Les six petits États de la Nouvelle-Angleterre devaient être les seuls à être exclus,

comme indignes, de la Confédération esclavagiste. C’est que les partisans zélés de

l’émancipation, qui se trouvent principalement dans ces États, s’appuient, eux aussi, sur

un principe, la liberté, et n’ont jamais eu l’idée chimérique d’opérer un compromis avec

les planteurs. Rendus clairvoyants par l’habitude de la pensée, ces hommes, auxquels on

refusait tout sens pratique, sont les seuls parmi les gens du Nord qui n’ont pas été pris au

dépourvu et ne se sont pas trompés sur le résultat final de la séparation. À la nouvelle du

bombardement et de la reddition du fort Sumter, l’émotion fut indicible dans toutes les

villes du Nord, et des comités de défense s’organisèrent spontanément sur tous les points

menacés. Et pendant que la population tout entière était en proie à un délire patriotique,

pendant que deux cent mille volontaires couraient aux armes, la société des

abolitionnistes de Boston se réunissait tranquillement pour tenir sa dernière séance :

« Durant ces trente dernières années, nous avons travaillé, nous avons combattu,

nous avons souffert avec joie. Maintenant, laissons aux événements le soin de continuer

notre œuvre ! Nos prédictions s’accomplissent : nous n’avons plus qu’à voir défiler

devant nous les jours de bataille portant avec eux la liberté ! »
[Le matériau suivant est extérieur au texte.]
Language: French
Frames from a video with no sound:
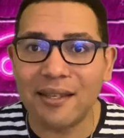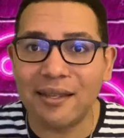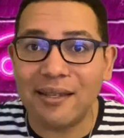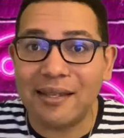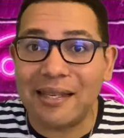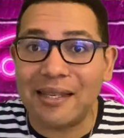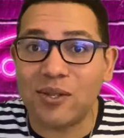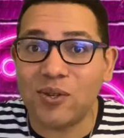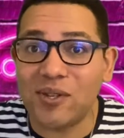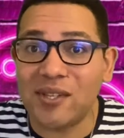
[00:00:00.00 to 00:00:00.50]

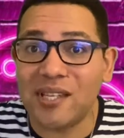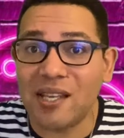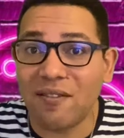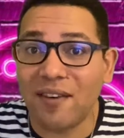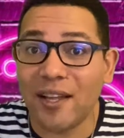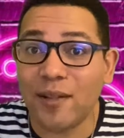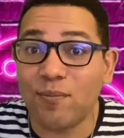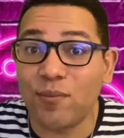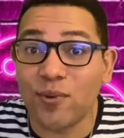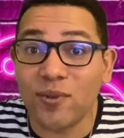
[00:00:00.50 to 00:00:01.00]
qu'est-ce que ça
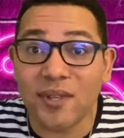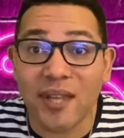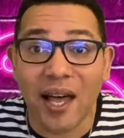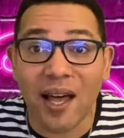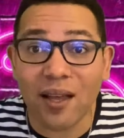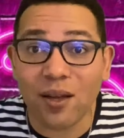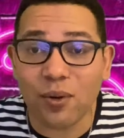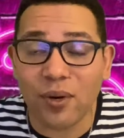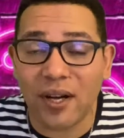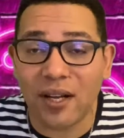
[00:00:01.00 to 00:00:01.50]
va être plus
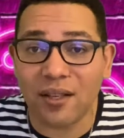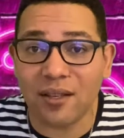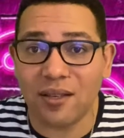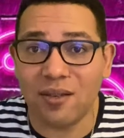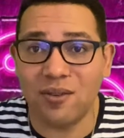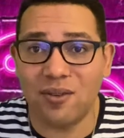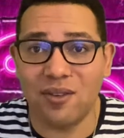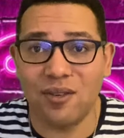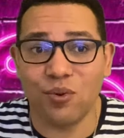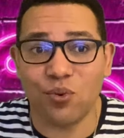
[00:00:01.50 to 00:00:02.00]
tard, quoi
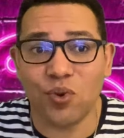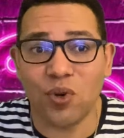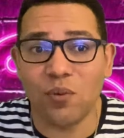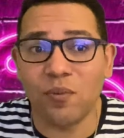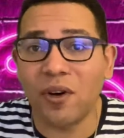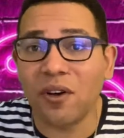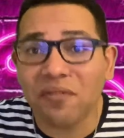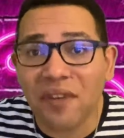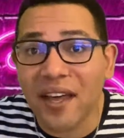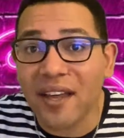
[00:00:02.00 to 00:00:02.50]
que,
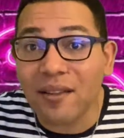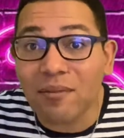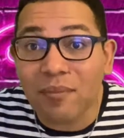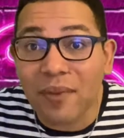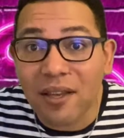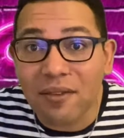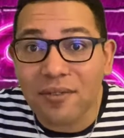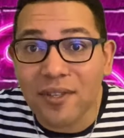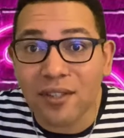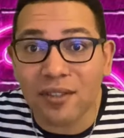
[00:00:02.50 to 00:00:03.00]
Comment va être
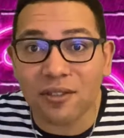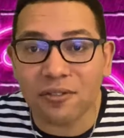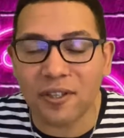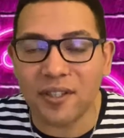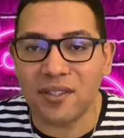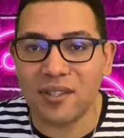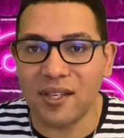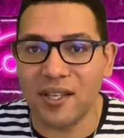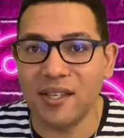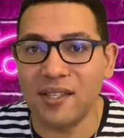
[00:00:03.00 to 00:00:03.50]
ma vie, en
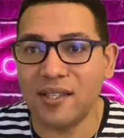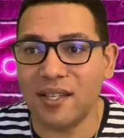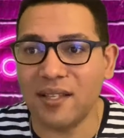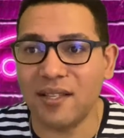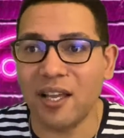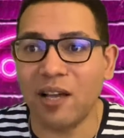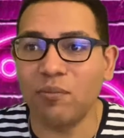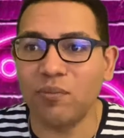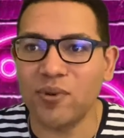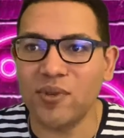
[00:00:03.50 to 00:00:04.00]
fait Et
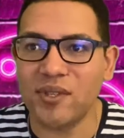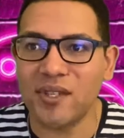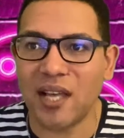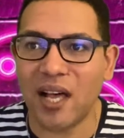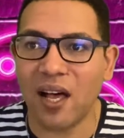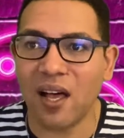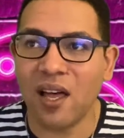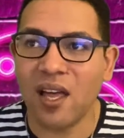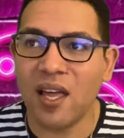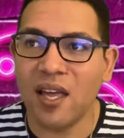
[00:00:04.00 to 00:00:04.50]
c'était un peu
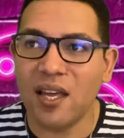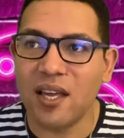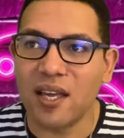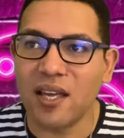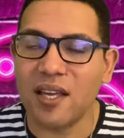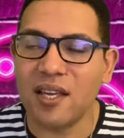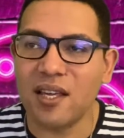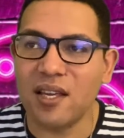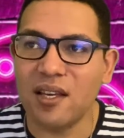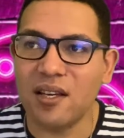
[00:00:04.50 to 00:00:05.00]
ça.
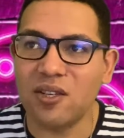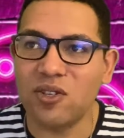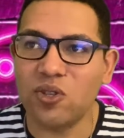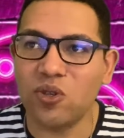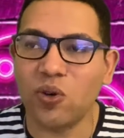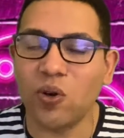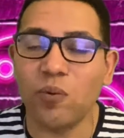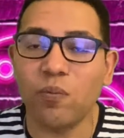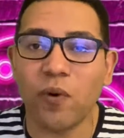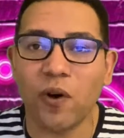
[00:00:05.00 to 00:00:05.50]
Et euh, je
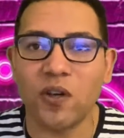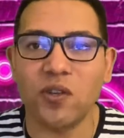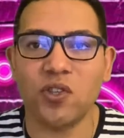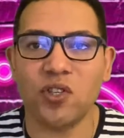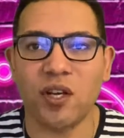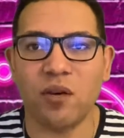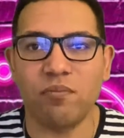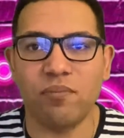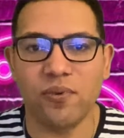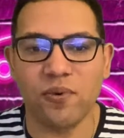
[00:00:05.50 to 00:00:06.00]

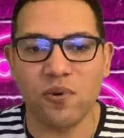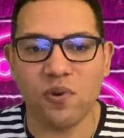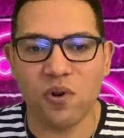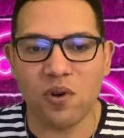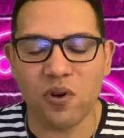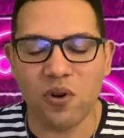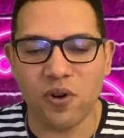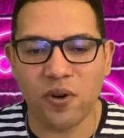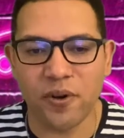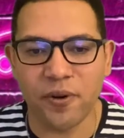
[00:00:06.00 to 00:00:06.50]
reproche un peu...
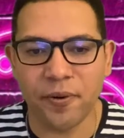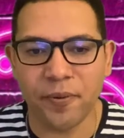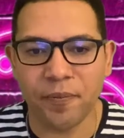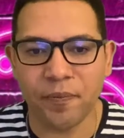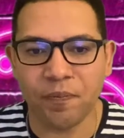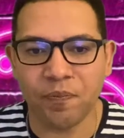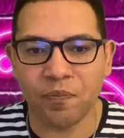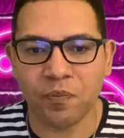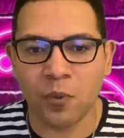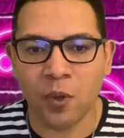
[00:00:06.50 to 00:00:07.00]

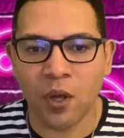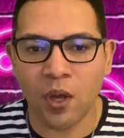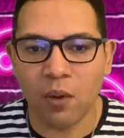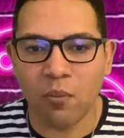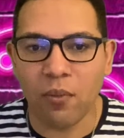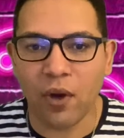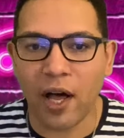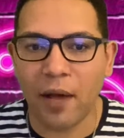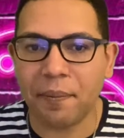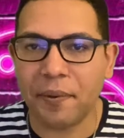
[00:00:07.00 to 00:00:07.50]
Euh,
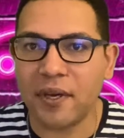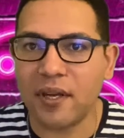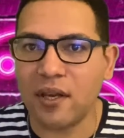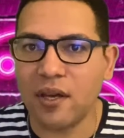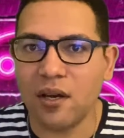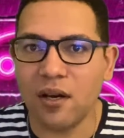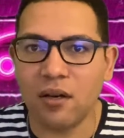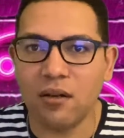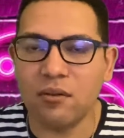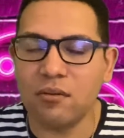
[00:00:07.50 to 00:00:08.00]
bon,
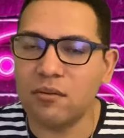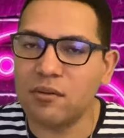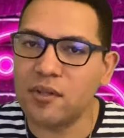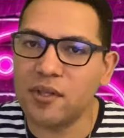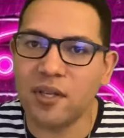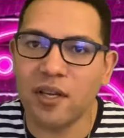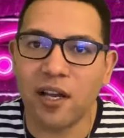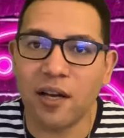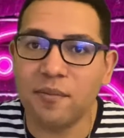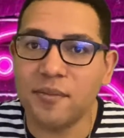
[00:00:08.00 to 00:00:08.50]
après, euh,
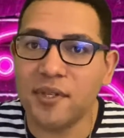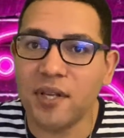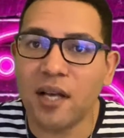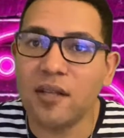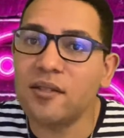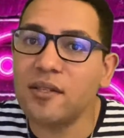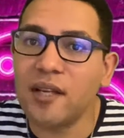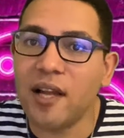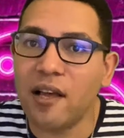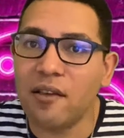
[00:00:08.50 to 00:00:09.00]
c'est comme ça,
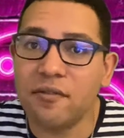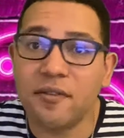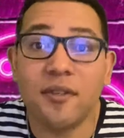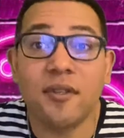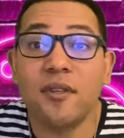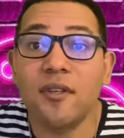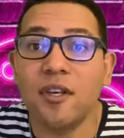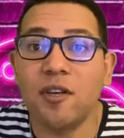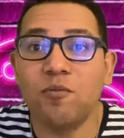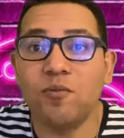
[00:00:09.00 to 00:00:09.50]
c'est la
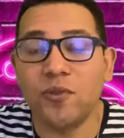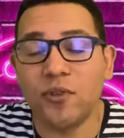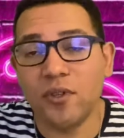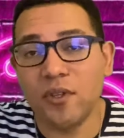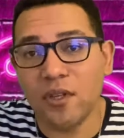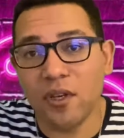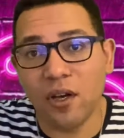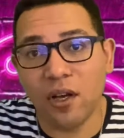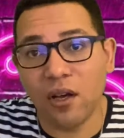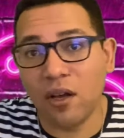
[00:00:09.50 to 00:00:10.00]
vie. Et
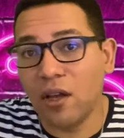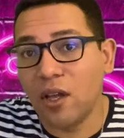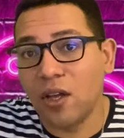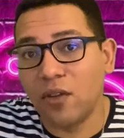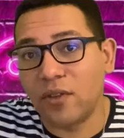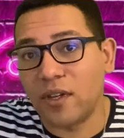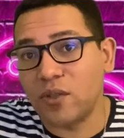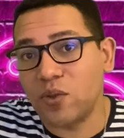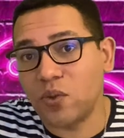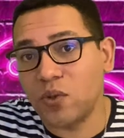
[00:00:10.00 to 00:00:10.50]
puis, de
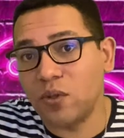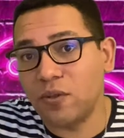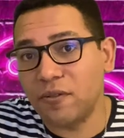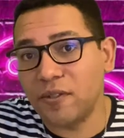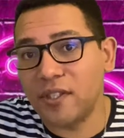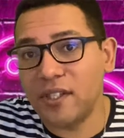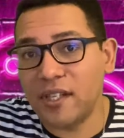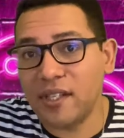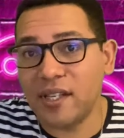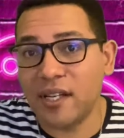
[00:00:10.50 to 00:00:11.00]
toute façon, au
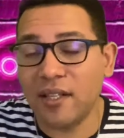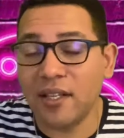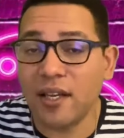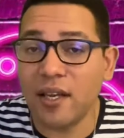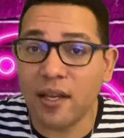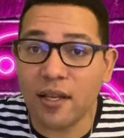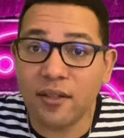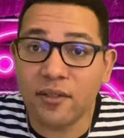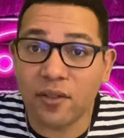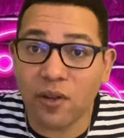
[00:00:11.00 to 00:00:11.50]
fil des
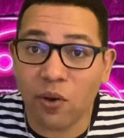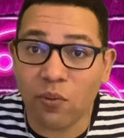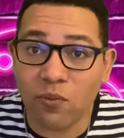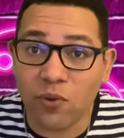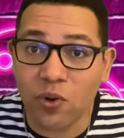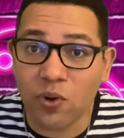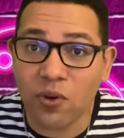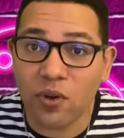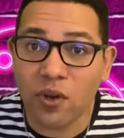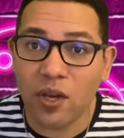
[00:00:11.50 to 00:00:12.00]
années, et tant
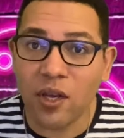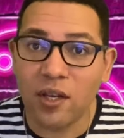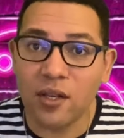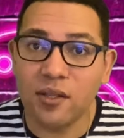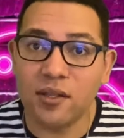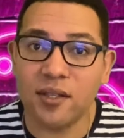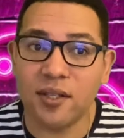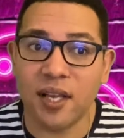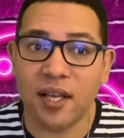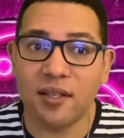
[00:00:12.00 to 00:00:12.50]
mieux,
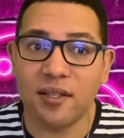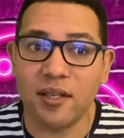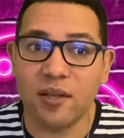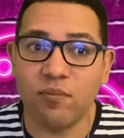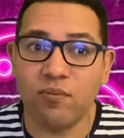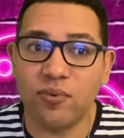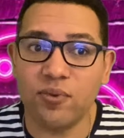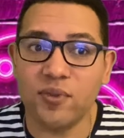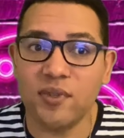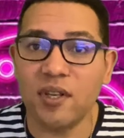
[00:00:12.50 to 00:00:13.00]
ça s'est
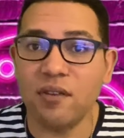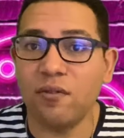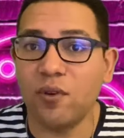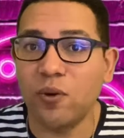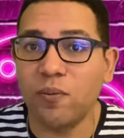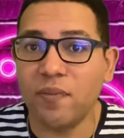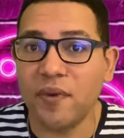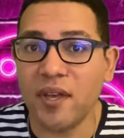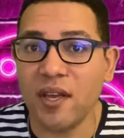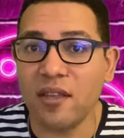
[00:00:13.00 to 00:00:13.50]
plus
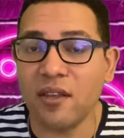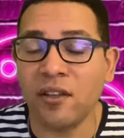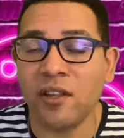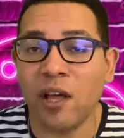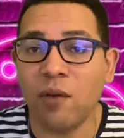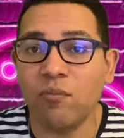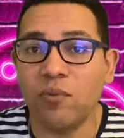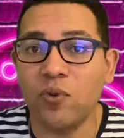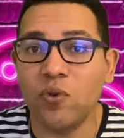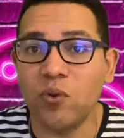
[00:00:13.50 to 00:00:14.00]
développé. Il y en
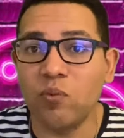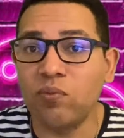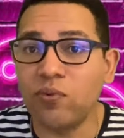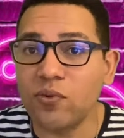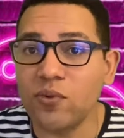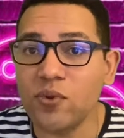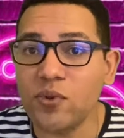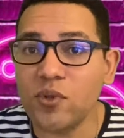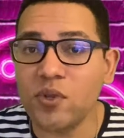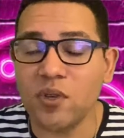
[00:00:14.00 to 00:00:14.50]
a beaucoup
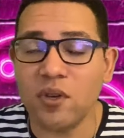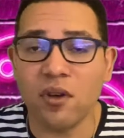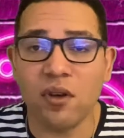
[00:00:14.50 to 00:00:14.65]
plus.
En effet, le premier jour de la rébellion peut être également considéré par les Nègres

d’Amérique comme le premier de leur Hégire. Les coups de canon tirés par les

esclavagistes Caroliniens contre Fort Sumter ont été le vrai signal de l’émancipation des

esclaves, et ce sont les maîtres eux-mêmes qu’une singulière ironie du destin a chargés

d’être les libérateurs ! Rigide interprète de la légalité, le président Lincoln arrivait au

pouvoir avec un sentiment profond de son immense responsabilité et la ferme intention

de remplir strictement le mandat qu’il avait reçu de ses concitoyens. Ce mandat était de

rétablir purement et simplement la Constitution tout entière, même avec les garanties

qu’elle offre aux propriétaires d’esclaves, il devait ramener dans l’Union les États

rebelles, et leur imposer le respect des lois en les respectant lui-même et en faisait

exécuter celles que le Congrès avait votées contre les fugitifs africains. D’ailleurs, s’il

avait eu la volonté d’agir, non pas en magistrat dument nommé, mais en chef

révolutionnaire, il ne serait probablement jamais entré à la Maison-Blanche. Nommé par

les deux cinquièmes des électeurs, il aurait bientôt vu cette minorité se tourner contre lui

et faire cause commune avec la majorité démocratique, dont les voix s’étaient dispersées

sur d’autres candidats : (Lincoln reçut 180 votes électoraux contre 121 donnés à Douglas,

Bell et Breckinridge, mais les voix se décomposaient ainsi : 1 857 610 pour Lincoln et

2 801 559 pour ses trois concurrents).

Aussi, quelles que fussent ses opinions particulières sur l’esclavage, Lincoln se garda

bien de les manifester. En sa qualité d’homme politique, il avait toujours affirmé que

l’extradition des esclaves fugitifs était un devoir civique. Devenu candidat à la présidence,

il ne cessa de professer la même opinion qui du reste était conforme à celle de presque

tous les membres de son Parti. Enfin, nommé président, il ne négligea aucune occasion

de rassurer les Sudistes et de témoigner en faveur de leurs droits constitutionnels. Dans

son message inaugural, il déclara ne vouloir en aucune manière attenter à l’institution

patriarcale, il accepta la doctrine antique en vertu de laquelle l’esclave qui s’enfuit dérobe

son propre corps et il reconnut le droit absolu du maître de récupérer sa propriété vivante.